Book Review: "Mumbai Singularity"

     I’ve just finished one of the best and most daring novels I’ve read in many a year: Nym Coy’s Mumbai Singularity.

     This novel is extraordinary. It’s hugely daring; it speaks of beings and things well beyond the human plane. Writing gods and pseudo-gods into a novel is always tricky, even when they’re really just imitations, such as the “gods” in Roger Zelazny's “Lord of Light.” But “Mumbai Singularity" goes beyond Zelazny's conception, into places no reader would expect.

     Three planes of existence and activity are depicted in this novel:

  • The strictly material plane: the grubby reality of 22nd Century Mumbai;
  • The “augmented reality” plane of the Mesh, which connects the people of Mumbai, and to which two persons of power and wealth seek to “ascend;”
  • The divine plane where dwell the gods of the Hindu pantheon.

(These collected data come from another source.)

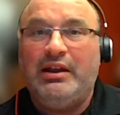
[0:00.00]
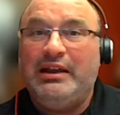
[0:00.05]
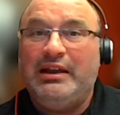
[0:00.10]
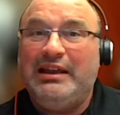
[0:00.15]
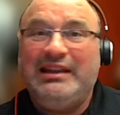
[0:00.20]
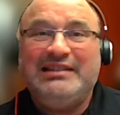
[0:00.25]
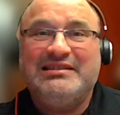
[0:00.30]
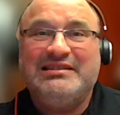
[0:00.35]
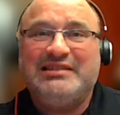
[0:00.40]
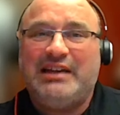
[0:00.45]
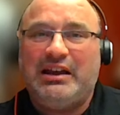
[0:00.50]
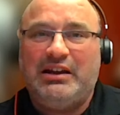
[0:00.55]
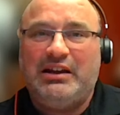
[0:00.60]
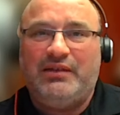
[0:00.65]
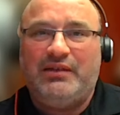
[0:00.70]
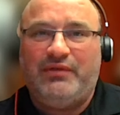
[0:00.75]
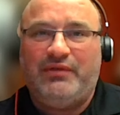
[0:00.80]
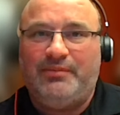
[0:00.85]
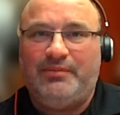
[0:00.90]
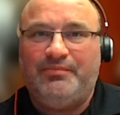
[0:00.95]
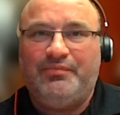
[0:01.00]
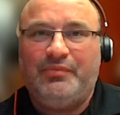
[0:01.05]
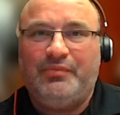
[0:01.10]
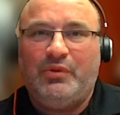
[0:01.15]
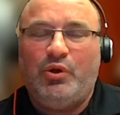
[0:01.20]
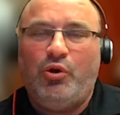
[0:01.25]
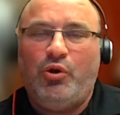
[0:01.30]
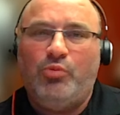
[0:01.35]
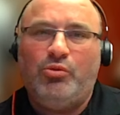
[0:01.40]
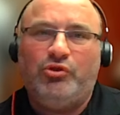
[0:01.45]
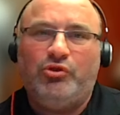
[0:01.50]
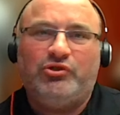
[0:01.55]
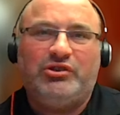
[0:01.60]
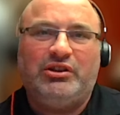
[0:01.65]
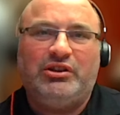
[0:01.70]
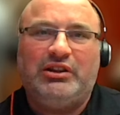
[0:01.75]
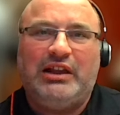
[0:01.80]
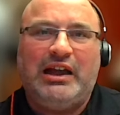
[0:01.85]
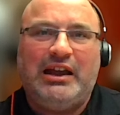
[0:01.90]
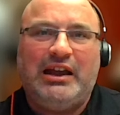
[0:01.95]
inside of it, almost
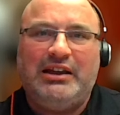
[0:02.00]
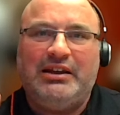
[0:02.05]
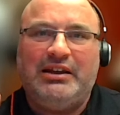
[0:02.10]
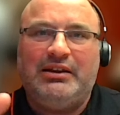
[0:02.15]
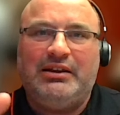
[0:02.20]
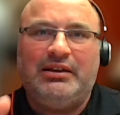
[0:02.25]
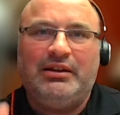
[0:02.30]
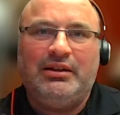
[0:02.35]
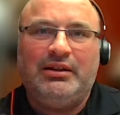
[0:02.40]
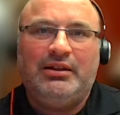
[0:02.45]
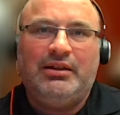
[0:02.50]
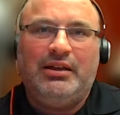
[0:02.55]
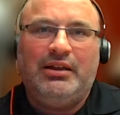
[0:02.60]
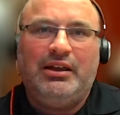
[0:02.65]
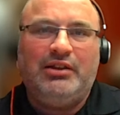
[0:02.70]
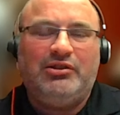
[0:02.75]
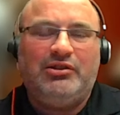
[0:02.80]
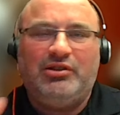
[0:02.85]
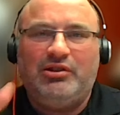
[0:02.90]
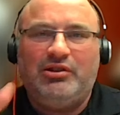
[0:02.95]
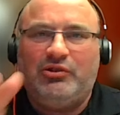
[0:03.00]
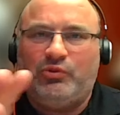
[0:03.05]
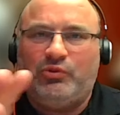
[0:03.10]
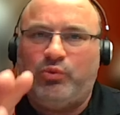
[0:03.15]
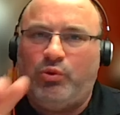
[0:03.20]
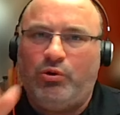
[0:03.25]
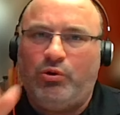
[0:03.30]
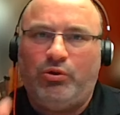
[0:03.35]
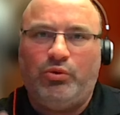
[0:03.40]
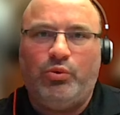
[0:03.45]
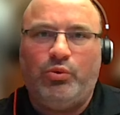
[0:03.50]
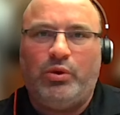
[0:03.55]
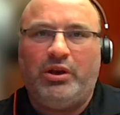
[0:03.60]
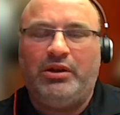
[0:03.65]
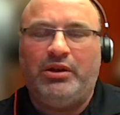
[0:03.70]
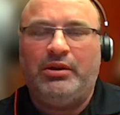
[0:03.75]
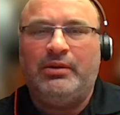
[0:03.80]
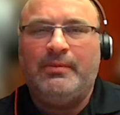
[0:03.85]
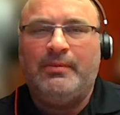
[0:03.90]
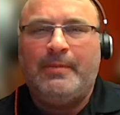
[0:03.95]
gliding into this
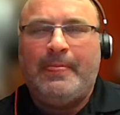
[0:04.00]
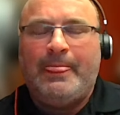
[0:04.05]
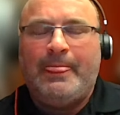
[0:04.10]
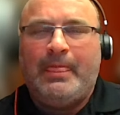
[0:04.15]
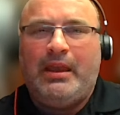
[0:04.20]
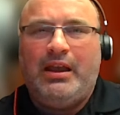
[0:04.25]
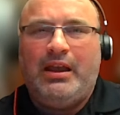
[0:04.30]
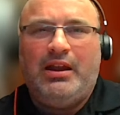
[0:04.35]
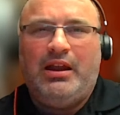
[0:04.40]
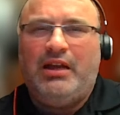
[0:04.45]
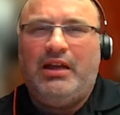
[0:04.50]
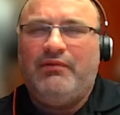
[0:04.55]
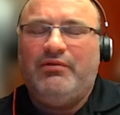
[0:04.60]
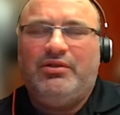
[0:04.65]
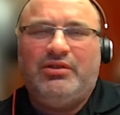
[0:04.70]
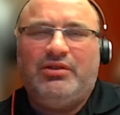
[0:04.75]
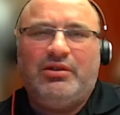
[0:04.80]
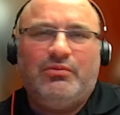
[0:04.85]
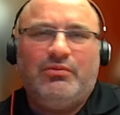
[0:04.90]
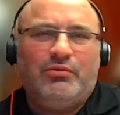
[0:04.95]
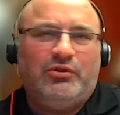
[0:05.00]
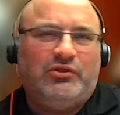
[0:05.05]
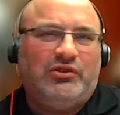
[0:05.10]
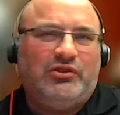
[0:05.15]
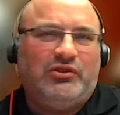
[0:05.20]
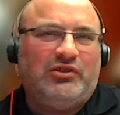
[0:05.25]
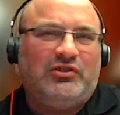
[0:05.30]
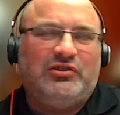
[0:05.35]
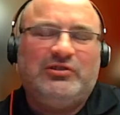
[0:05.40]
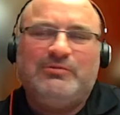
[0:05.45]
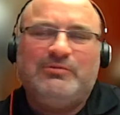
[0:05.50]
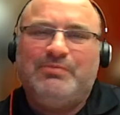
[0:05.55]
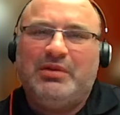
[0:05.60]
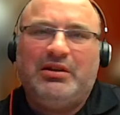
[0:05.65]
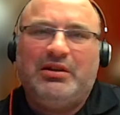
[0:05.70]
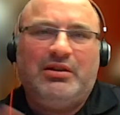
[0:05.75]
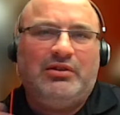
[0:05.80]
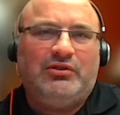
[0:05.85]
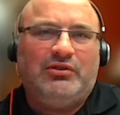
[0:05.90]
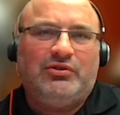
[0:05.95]
whirlwind and everything was just
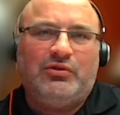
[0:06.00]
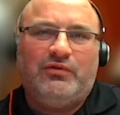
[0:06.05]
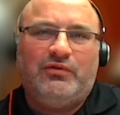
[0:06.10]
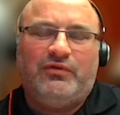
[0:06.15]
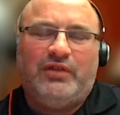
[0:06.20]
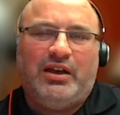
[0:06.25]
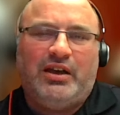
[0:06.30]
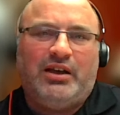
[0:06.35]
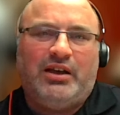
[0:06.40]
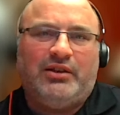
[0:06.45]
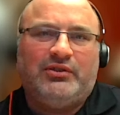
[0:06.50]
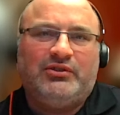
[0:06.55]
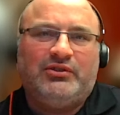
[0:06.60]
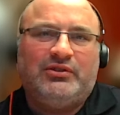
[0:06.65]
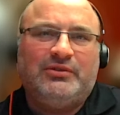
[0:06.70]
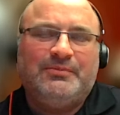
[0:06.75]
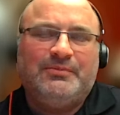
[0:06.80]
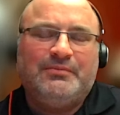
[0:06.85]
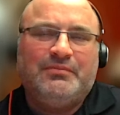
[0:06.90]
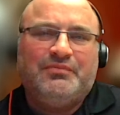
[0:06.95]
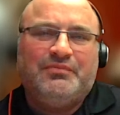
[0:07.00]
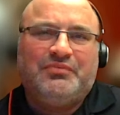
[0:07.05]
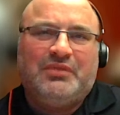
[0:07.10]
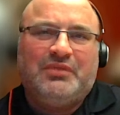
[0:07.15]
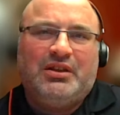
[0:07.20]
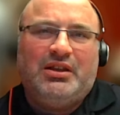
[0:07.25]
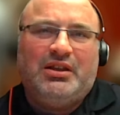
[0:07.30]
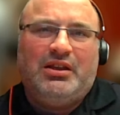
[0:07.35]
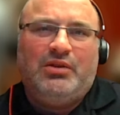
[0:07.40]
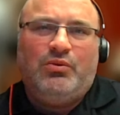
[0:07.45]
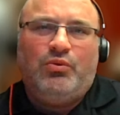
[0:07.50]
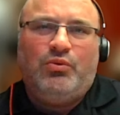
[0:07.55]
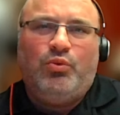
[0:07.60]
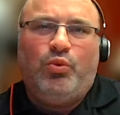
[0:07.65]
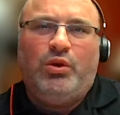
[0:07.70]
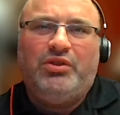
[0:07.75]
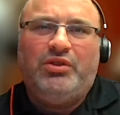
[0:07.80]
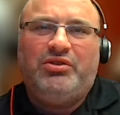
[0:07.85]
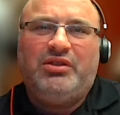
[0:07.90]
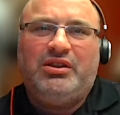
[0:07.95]
spinning so fast. And
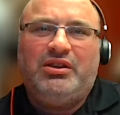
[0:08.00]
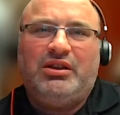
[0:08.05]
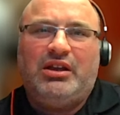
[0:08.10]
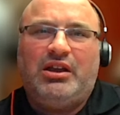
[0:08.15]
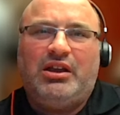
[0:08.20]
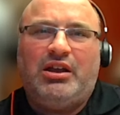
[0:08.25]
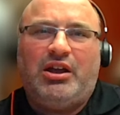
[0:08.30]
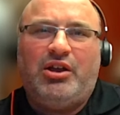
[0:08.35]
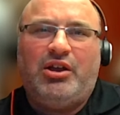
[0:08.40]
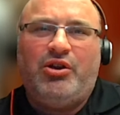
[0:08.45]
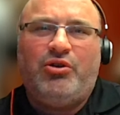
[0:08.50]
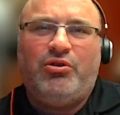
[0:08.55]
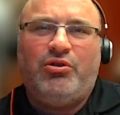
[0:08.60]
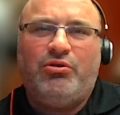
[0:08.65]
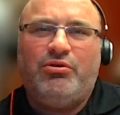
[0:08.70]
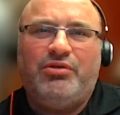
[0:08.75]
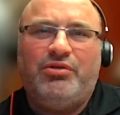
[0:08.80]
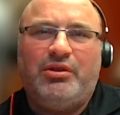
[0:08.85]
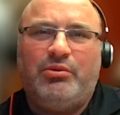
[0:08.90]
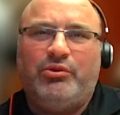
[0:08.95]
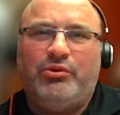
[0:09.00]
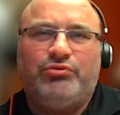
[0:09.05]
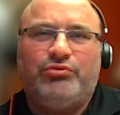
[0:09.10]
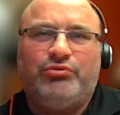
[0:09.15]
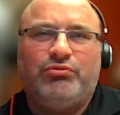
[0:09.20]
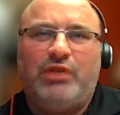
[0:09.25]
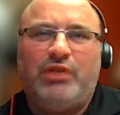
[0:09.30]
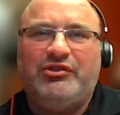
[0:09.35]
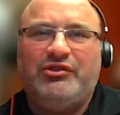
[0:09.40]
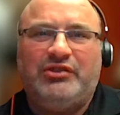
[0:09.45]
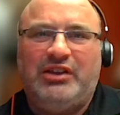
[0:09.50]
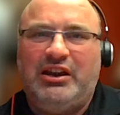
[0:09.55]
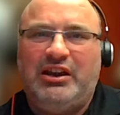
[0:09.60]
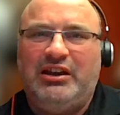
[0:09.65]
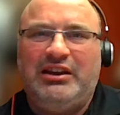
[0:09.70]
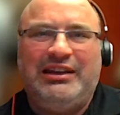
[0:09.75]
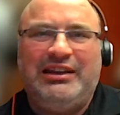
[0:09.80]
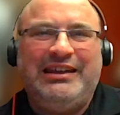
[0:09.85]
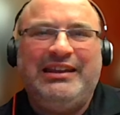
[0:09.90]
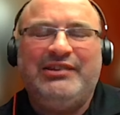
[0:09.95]
one thing I, I heard that was
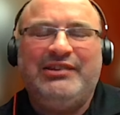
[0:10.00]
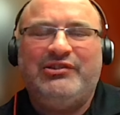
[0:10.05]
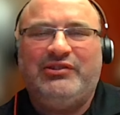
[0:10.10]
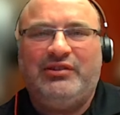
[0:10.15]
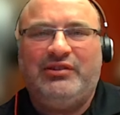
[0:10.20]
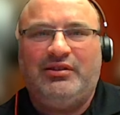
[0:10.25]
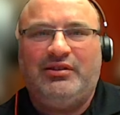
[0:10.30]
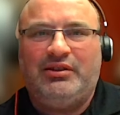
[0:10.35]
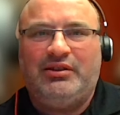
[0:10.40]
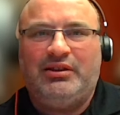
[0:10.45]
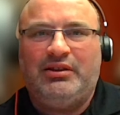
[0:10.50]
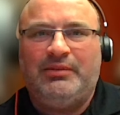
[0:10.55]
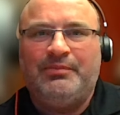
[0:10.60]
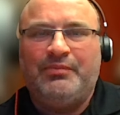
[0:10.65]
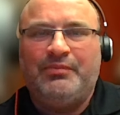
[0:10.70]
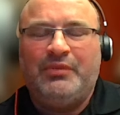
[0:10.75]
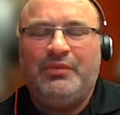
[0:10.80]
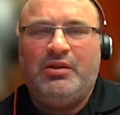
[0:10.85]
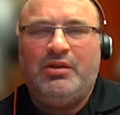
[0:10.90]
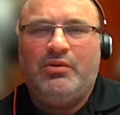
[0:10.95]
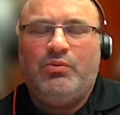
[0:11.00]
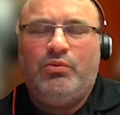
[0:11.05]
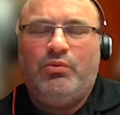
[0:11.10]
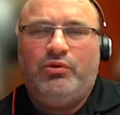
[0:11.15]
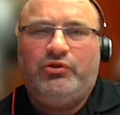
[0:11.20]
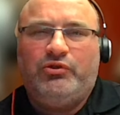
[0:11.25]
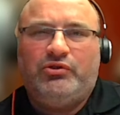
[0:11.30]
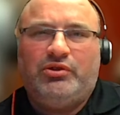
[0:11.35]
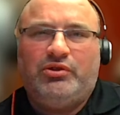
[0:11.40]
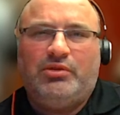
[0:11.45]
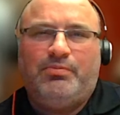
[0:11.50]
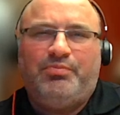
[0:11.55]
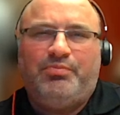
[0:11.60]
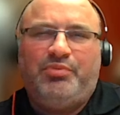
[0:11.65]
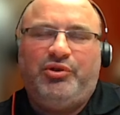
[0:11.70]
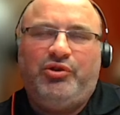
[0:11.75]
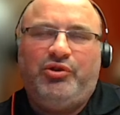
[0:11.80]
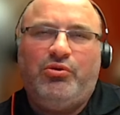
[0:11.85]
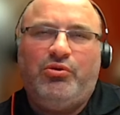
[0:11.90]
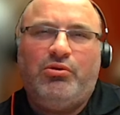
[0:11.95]
resonating instantly was the
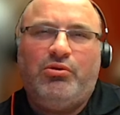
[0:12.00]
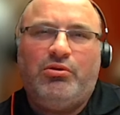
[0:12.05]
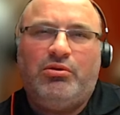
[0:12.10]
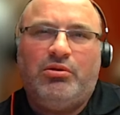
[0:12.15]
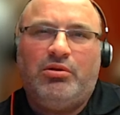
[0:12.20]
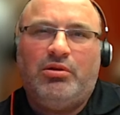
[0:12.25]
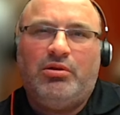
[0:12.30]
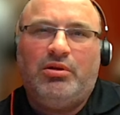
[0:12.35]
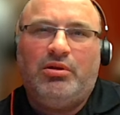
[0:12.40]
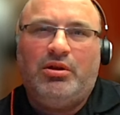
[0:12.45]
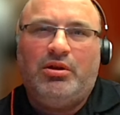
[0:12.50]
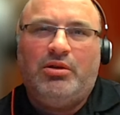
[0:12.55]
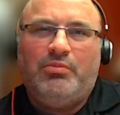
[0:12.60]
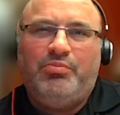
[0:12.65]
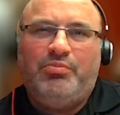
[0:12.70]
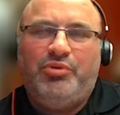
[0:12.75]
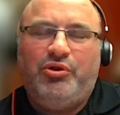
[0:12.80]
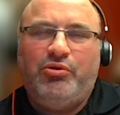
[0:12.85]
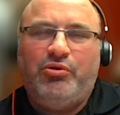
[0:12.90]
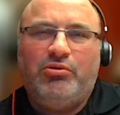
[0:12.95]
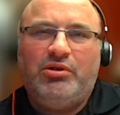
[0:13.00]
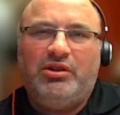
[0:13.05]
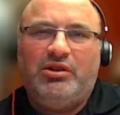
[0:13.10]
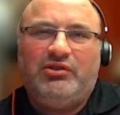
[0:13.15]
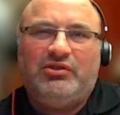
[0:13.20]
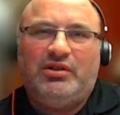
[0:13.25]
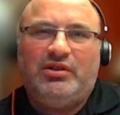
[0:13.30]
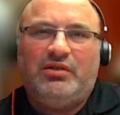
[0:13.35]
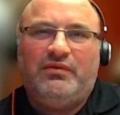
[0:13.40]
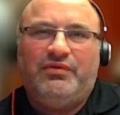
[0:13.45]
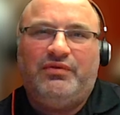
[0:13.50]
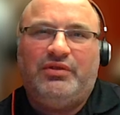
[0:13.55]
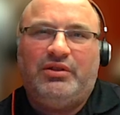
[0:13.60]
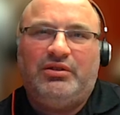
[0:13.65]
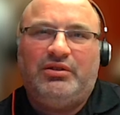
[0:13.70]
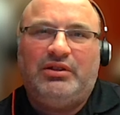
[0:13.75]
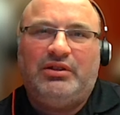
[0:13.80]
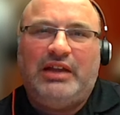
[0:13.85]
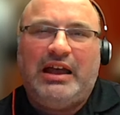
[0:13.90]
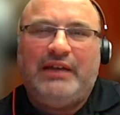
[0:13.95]
pure pureness of the
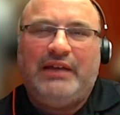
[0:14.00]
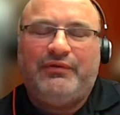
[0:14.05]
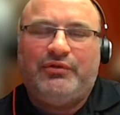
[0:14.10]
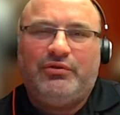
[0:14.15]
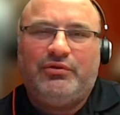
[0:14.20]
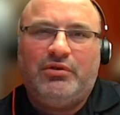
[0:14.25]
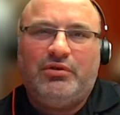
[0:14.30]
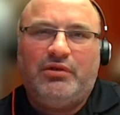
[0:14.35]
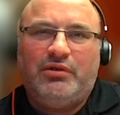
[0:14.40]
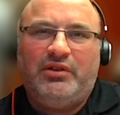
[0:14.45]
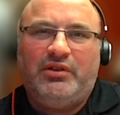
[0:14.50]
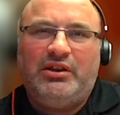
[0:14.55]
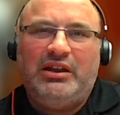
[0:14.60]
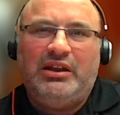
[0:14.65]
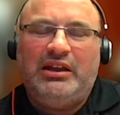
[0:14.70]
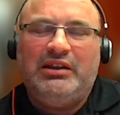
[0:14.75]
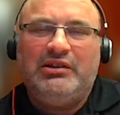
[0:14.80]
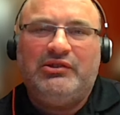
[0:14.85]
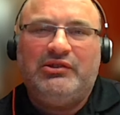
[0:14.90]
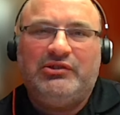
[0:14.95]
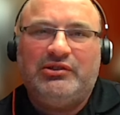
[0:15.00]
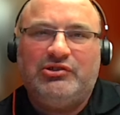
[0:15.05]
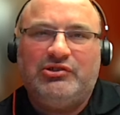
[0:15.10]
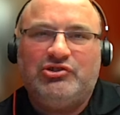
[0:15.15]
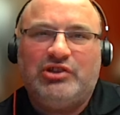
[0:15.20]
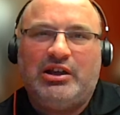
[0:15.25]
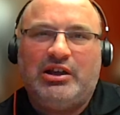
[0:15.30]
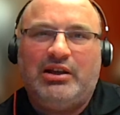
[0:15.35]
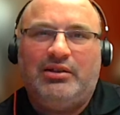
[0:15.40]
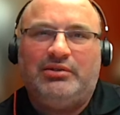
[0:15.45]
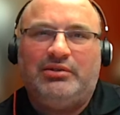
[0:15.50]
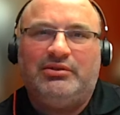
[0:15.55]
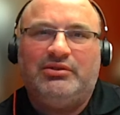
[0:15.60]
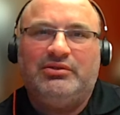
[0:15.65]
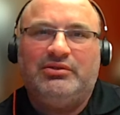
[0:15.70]
laughter of an innocent child,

     The interaction among those planes is intense. Each resident of the teeming city of Mumbai is equipped with a spinal antenna that connects him to the Mesh continuously. But when the Mesh is married to Hindu piety, prayer, and the “distributed processing” of the minds of millions of Hindus, something unexpected arises: consciousnesses abstracted from other material expressions. Some of those were once human; others never were.

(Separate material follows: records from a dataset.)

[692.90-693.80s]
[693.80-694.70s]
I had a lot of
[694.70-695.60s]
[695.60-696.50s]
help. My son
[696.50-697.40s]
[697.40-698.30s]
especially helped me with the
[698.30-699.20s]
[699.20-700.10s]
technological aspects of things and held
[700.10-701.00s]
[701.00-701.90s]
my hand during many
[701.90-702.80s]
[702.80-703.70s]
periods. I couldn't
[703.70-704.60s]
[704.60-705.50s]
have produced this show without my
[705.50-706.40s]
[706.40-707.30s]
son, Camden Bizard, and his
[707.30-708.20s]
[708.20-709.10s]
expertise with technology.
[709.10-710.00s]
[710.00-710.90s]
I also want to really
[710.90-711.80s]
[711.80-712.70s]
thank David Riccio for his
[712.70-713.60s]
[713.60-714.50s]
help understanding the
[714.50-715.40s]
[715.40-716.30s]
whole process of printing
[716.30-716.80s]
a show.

     Wounded first-person protagonist Krishna Mehta is genuinely attractive and affecting. His mother’s love for him comes through without distortion. The irony of her repeatedly nudging him toward piety and to find a wife is capped perfectly by his situation at the book’s end.

     The novel's Supporting Cast is more substantial than is usual for a speculative tale. Rahul is especially sympathetic. Captain of industry Arjun Malhotra and fading actress Aishwarya Kapoor make for good antagonists. Dr. Iyer, whose determination to hold onto her dead daughter Aanya kicks off the action, deserves mention as well.

     The gods depicted are just ambiguous enough. Are they “real?” One of them takes umbrage at the suggestion that they aren’t. But is their reality human-contrived, sustained solely by the beliefs and prayers of worshippers? Unclear! And what of still higher gods? Without the prayers of millions of Hindu faithful, would they exist at all?

     The resolution will stun anyone, regardless of which theocosmogony he was reared in. Yet it is entirely appropriate.

     I can’t praise this book highly enough. It’s the best tale I’ve read in years. If it faces an obstacle for achieving a wide and admiring readership, it would only be the profusion of Hindi terms. An American reader who wants full value for the experience would be advised to read it at his computer, so that he can Google the unfamiliar terms as he encounters them.

     Yet this is the author's first novel! What on Earth -- or off it -- could she do in a second one?

     Highly and unreservedly recommended!